[DATA TO PROCESS — start]

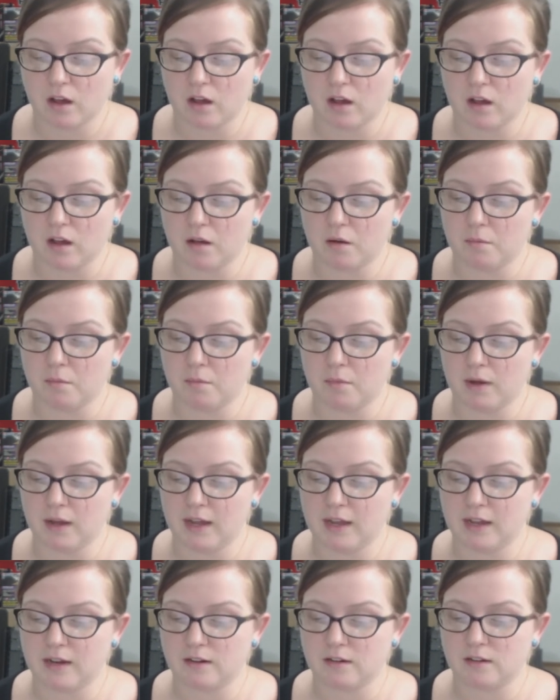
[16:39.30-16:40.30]
Um,
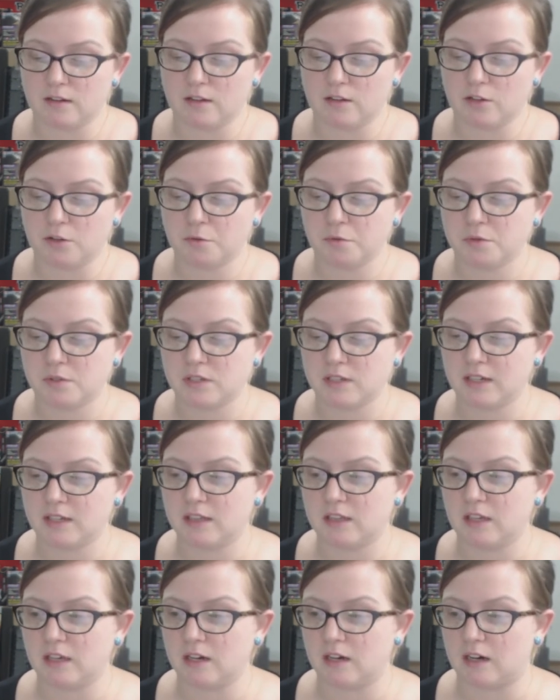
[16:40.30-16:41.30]
and use
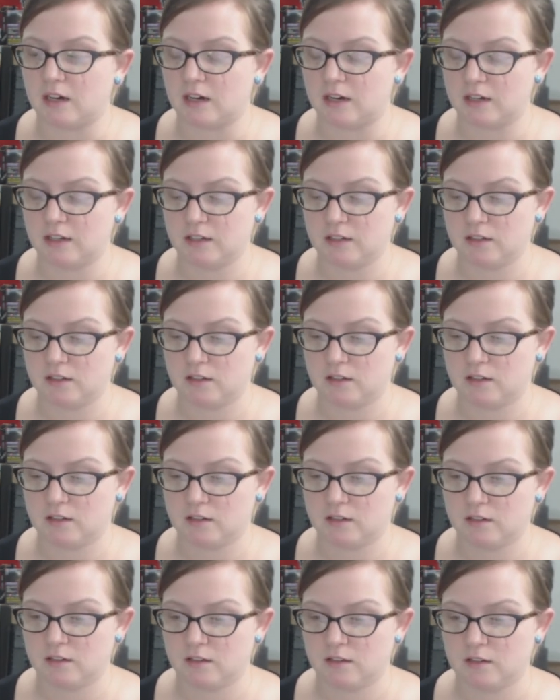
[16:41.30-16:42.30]
like the uh,
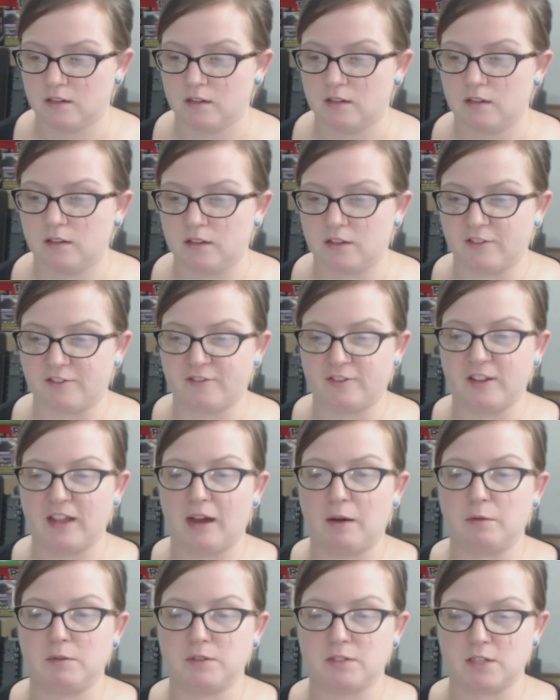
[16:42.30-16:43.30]
the
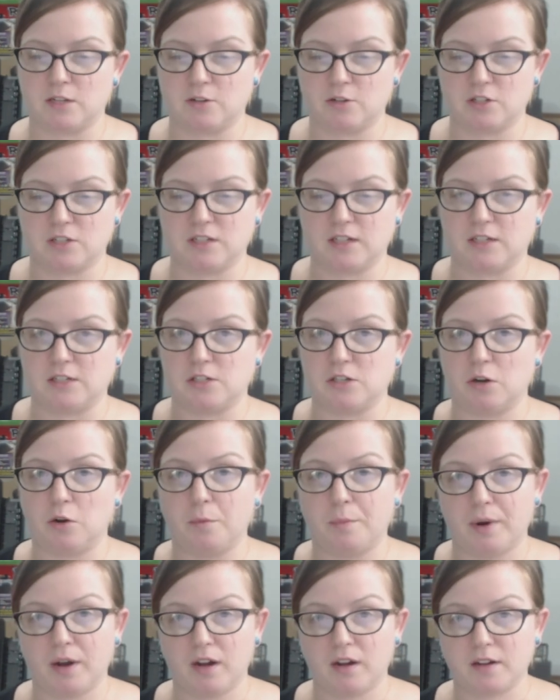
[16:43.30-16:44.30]
flat ones that are just like
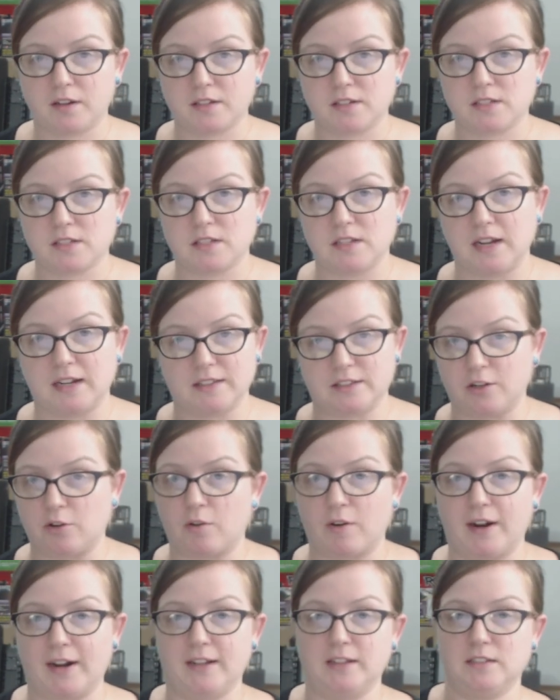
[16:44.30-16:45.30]
dough pucks, not the
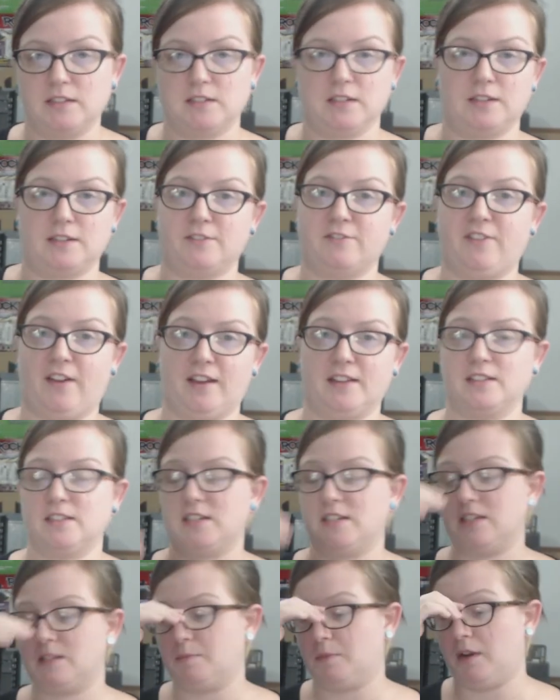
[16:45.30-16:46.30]
grands like
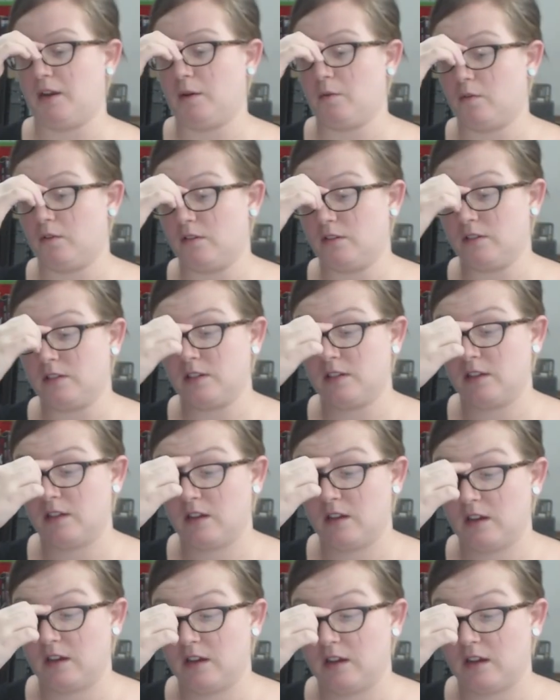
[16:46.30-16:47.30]
fancy spinny ones.
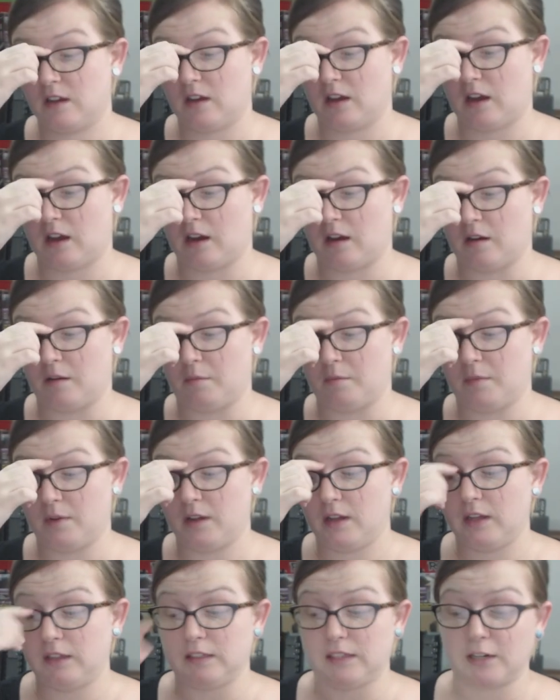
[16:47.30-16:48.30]
Um,
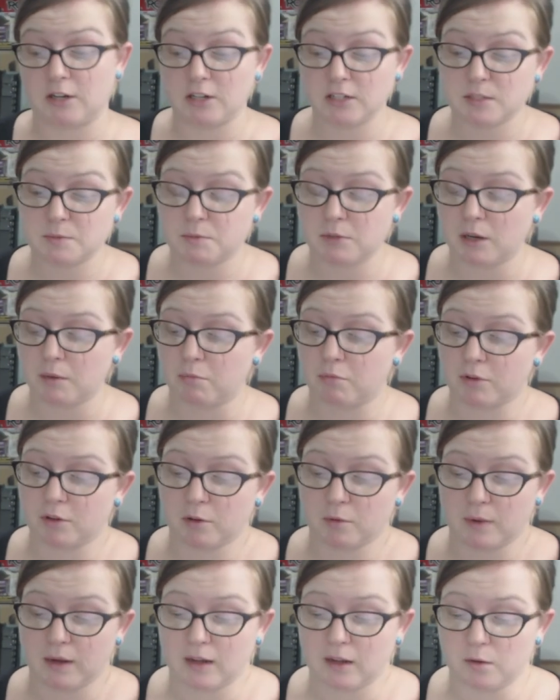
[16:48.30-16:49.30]
they crisped up
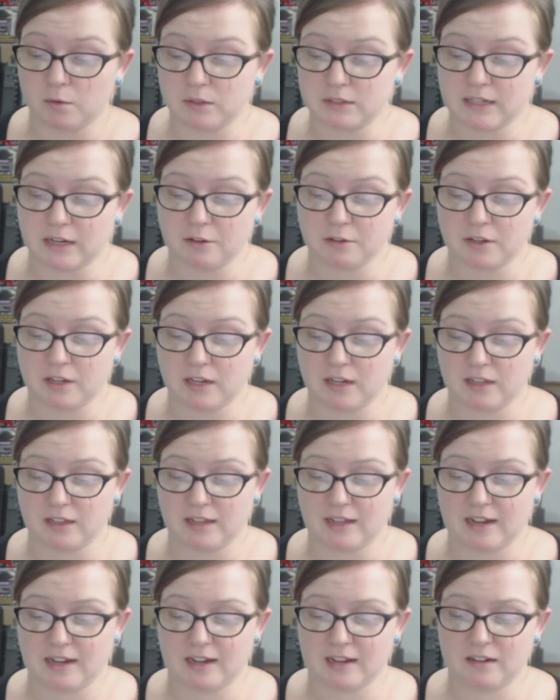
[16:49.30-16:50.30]
real well without getting
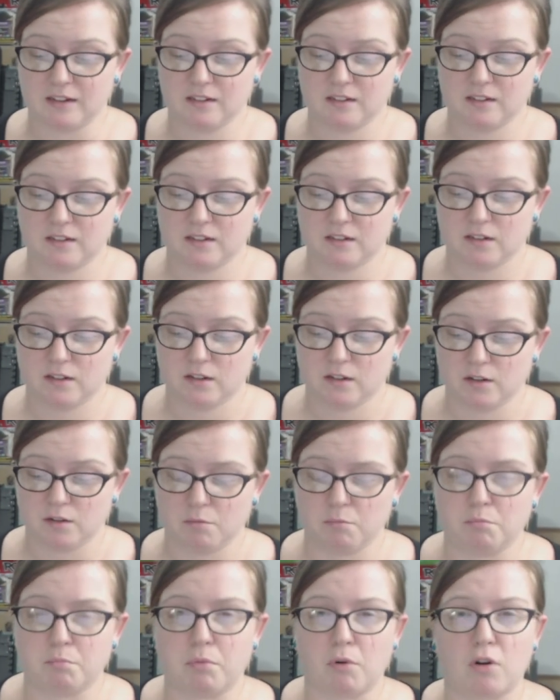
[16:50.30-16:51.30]
that
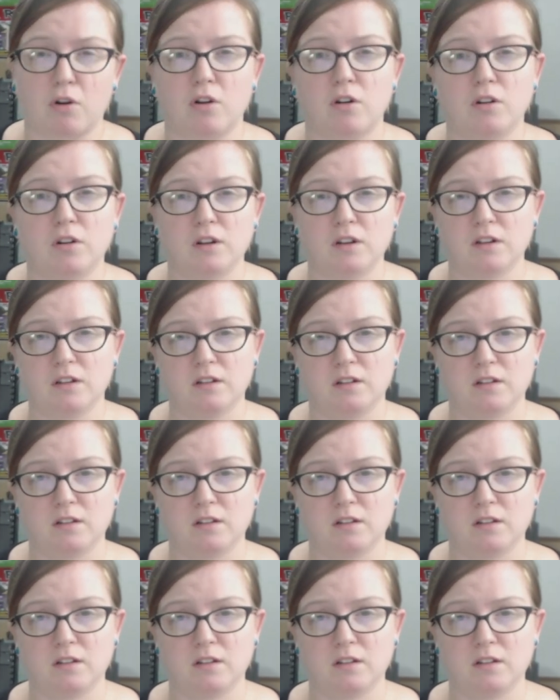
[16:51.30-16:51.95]
burn.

[DATA TO PROCESS — finish]

▶ EXERCISE PROMPT
Although the records contain pictures, your copy should hold only the text, reproduced exactly.

▶ REPLY TO THE TASK
[16:39.30-16:40.30]
Um,
[16:40.30-16:41.30]
and use
[16:41.30-16:42.30]
like the uh,
[16:42.30-16:43.30]
the
[16:43.30-16:44.30]
flat ones that are just like
[16:44.30-16:45.30]
dough pucks, not the
[16:45.30-16:46.30]
grands like
[16:46.30-16:47.30]
fancy spinny ones.
[16:47.30-16:48.30]
Um,
[16:48.30-16:49.30]
they crisped up
[16:49.30-16:50.30]
real well without getting
[16:50.30-16:51.30]
that
[16:51.30-16:51.95]
burn.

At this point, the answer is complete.